2. Ishwar Chandra Vidyasagar — The Reformer
Born in a poor family, Ishwar Chandra studied under street lights in his childhood and went on to become the head of Sanskrit Department at Fort William College when he was just 21. Ten years later, he was the principal of Sanskrit College.
Most of us don’t even know what we want to do with our lives at this age. But, that wasn’t so much of badassery. After all, we even had Sarthak Aggarval ending up in St. Stephen’s waiting list after scoring a freaking 99.6% in CBSE board exams.
What Ishwar Chandra did for the Hindu women in Bengal was unprecedented. Yes, there were alternative systems (BrahmoSamaj, for example.) But, Ishwar Chandra decided to just mend the broken, orthodox Hindu society. That was rebellious. Why? Well, back in those days, the upper castes, the powerful and rich (after the British, of course) had the luxury of getting married as many times as they liked. It didn’t matter if they were dying. These people could marry teenage, and even prepubescent girls. Each year, a good many of these girls became widows. Their lives were living hells. Many would just die toiling hard, others resorted to prostitution.A hell of our own making and not enforced by the British. Vidyasagar was the guy who first proposed and pushed Widow Remarriage act in 1856 in India.
1. Netaji — The Best Prime Minister India Never Had
Subhash Chandra Bose, or Netaji as he was addressed to by Indian soldiers in Germany, had a tumultuous life that he fought against till the day of his passing. Initially a follower of Gandhi, Netaji fled the country after being put under house arrest by the British who felt threatened by him.

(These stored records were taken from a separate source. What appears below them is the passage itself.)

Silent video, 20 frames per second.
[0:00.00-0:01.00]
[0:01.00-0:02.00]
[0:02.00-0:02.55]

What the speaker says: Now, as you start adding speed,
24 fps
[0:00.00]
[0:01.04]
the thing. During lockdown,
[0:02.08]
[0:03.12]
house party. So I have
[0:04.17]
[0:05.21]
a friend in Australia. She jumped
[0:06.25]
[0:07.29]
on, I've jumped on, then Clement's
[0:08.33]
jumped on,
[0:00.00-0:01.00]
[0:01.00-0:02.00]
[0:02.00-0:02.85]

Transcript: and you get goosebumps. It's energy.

Such was Netaji’s spirit, that he fled to Germany where he planned to form an army and defeat the British with force rather than nonviolence. His badassery is evident in the fact that is charisma alone was enough to inspire Indian soldiers in forming the revamped Indian National Army.
Image Source: tumblr.com
Netaji giving a speech in Tokyo (1943)
The British were wary of his wide appeal and preferred to deal with the nonviolent politicians at home. Bose even presided on the 1st free provisional Government of India in Andaman. Even after his suspected death in a plane crash in 1945, his badassery forced the doubters and haters to believe that he would return and fulfilwhat was his destiny – freedom for India.